[Extracted data entries]
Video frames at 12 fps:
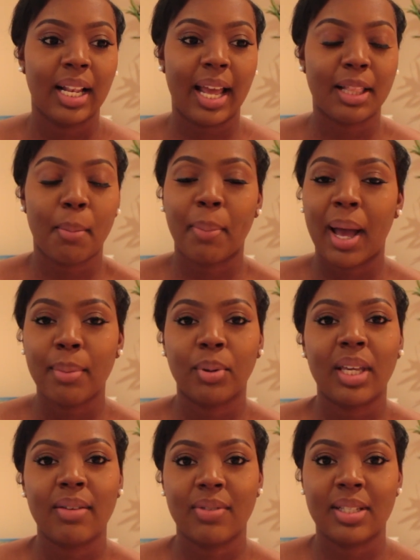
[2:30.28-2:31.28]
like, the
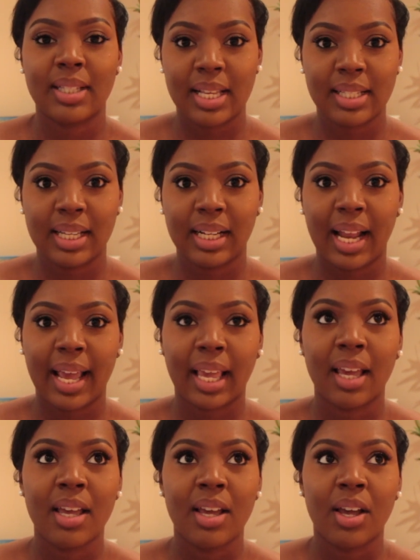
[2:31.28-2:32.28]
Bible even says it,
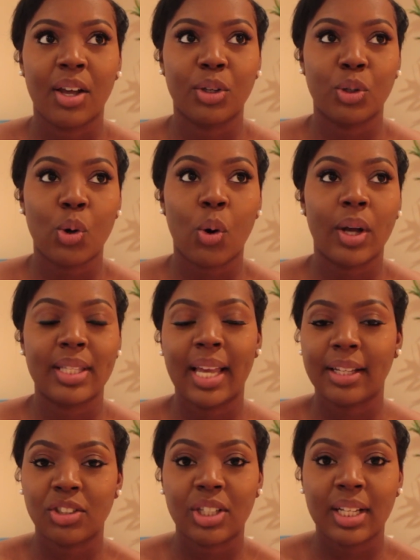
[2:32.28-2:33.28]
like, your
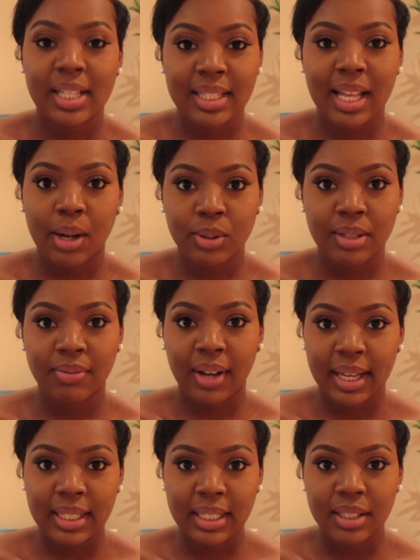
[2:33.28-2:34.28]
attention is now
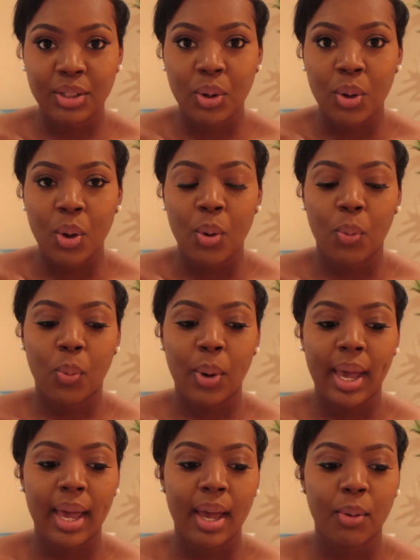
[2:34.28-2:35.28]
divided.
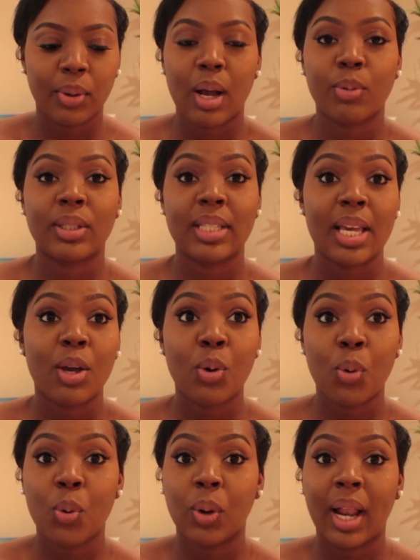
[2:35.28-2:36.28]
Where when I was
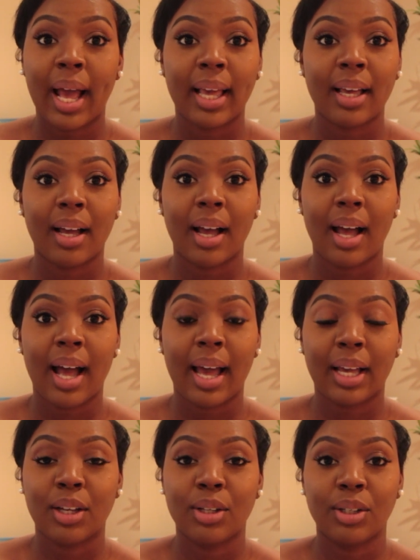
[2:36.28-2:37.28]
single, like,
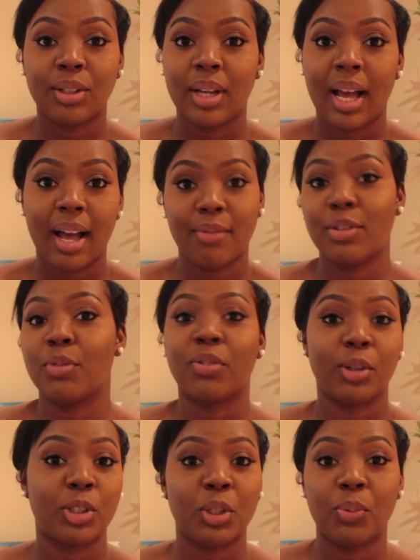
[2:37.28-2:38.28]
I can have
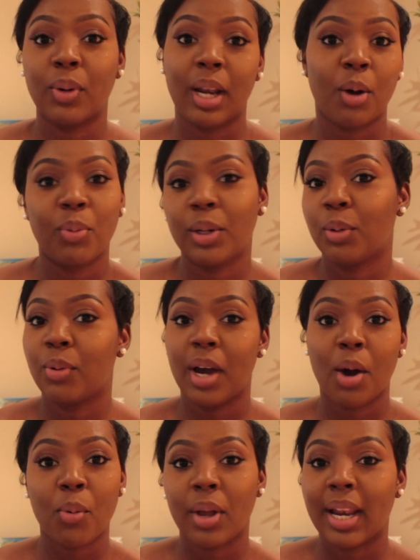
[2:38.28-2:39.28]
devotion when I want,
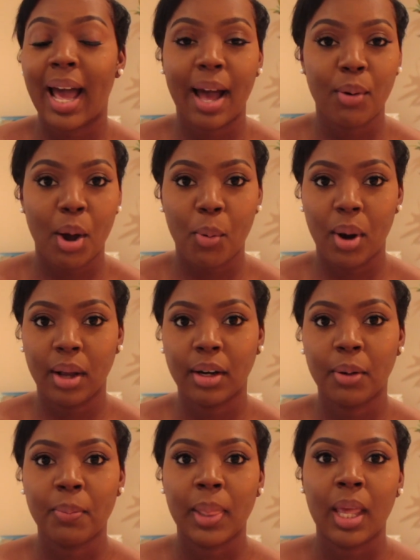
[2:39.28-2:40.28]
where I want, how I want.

...

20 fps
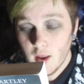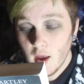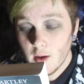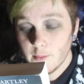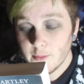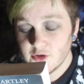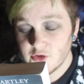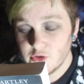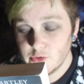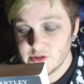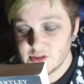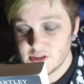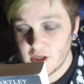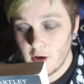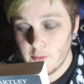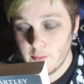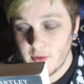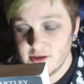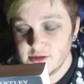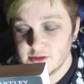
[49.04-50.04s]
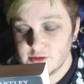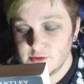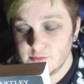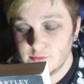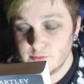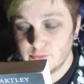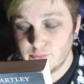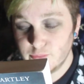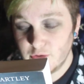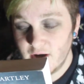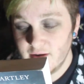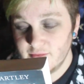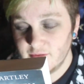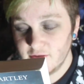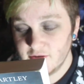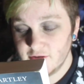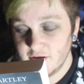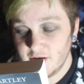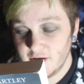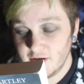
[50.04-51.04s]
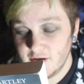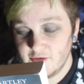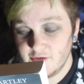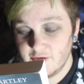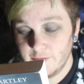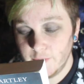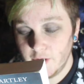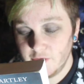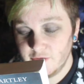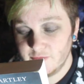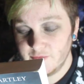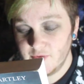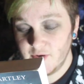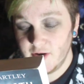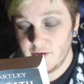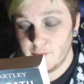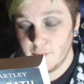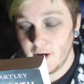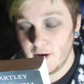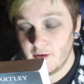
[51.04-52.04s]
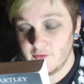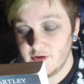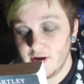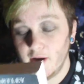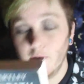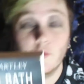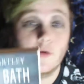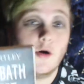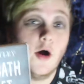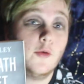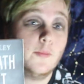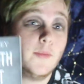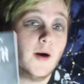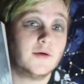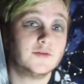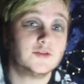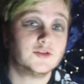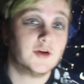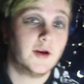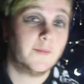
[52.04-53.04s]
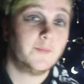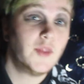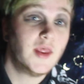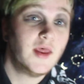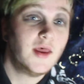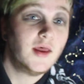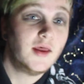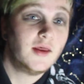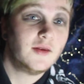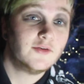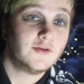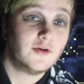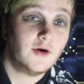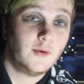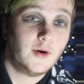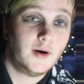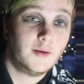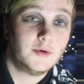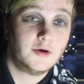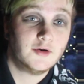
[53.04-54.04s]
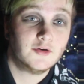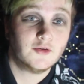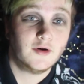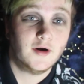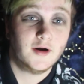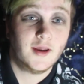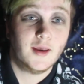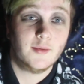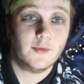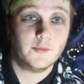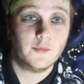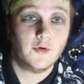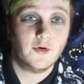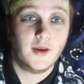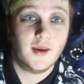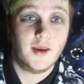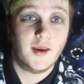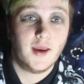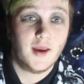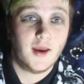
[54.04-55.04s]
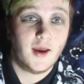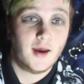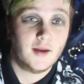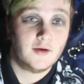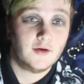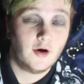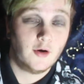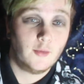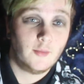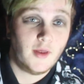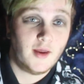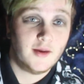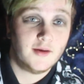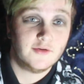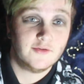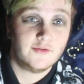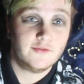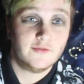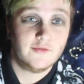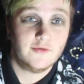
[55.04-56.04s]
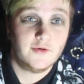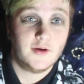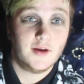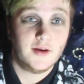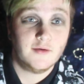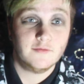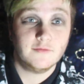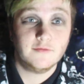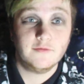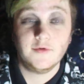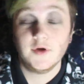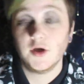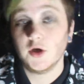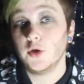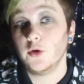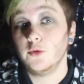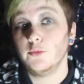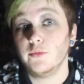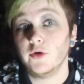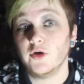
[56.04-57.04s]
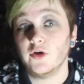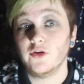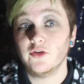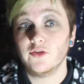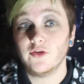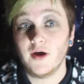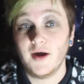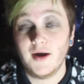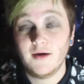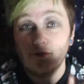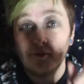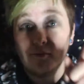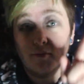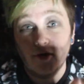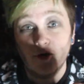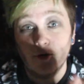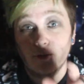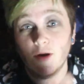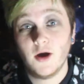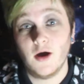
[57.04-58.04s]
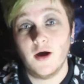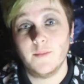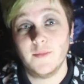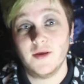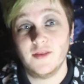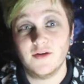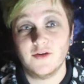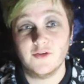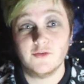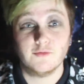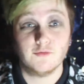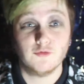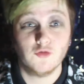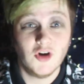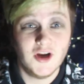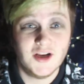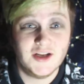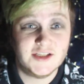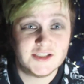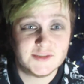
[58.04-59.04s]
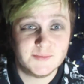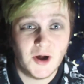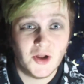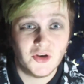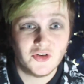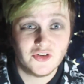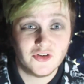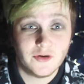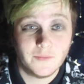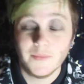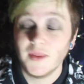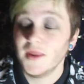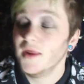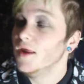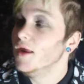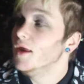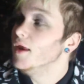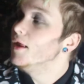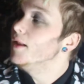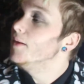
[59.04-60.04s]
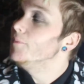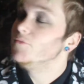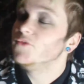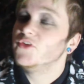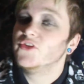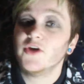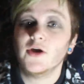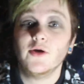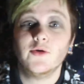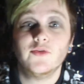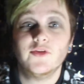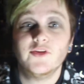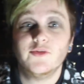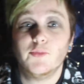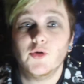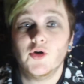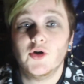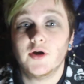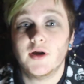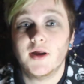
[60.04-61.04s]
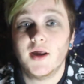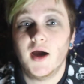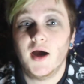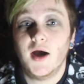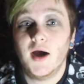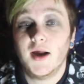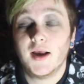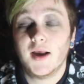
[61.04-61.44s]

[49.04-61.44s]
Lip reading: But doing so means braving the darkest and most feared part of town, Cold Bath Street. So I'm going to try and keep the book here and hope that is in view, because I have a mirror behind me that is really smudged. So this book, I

◆ Exercise ◆
Both boundary lines included, write out word for word only the lines above from the one containing "[56.04-57.04s]" to the one containing "Lip reading: But", leaving out any pictures.

◆ Exercise solution ◆
[56.04-57.04s]
[57.04-58.04s]
[58.04-59.04s]
[59.04-60.04s]
[60.04-61.04s]
[61.04-61.44s]

[49.04-61.44s]
Lip reading: But doing so means braving the darkest and most feared part of town, Cold Bath Street. So I'm going to try and keep the book here and hope that is in view, because I have a mirror behind me that is really smudged. So this book, I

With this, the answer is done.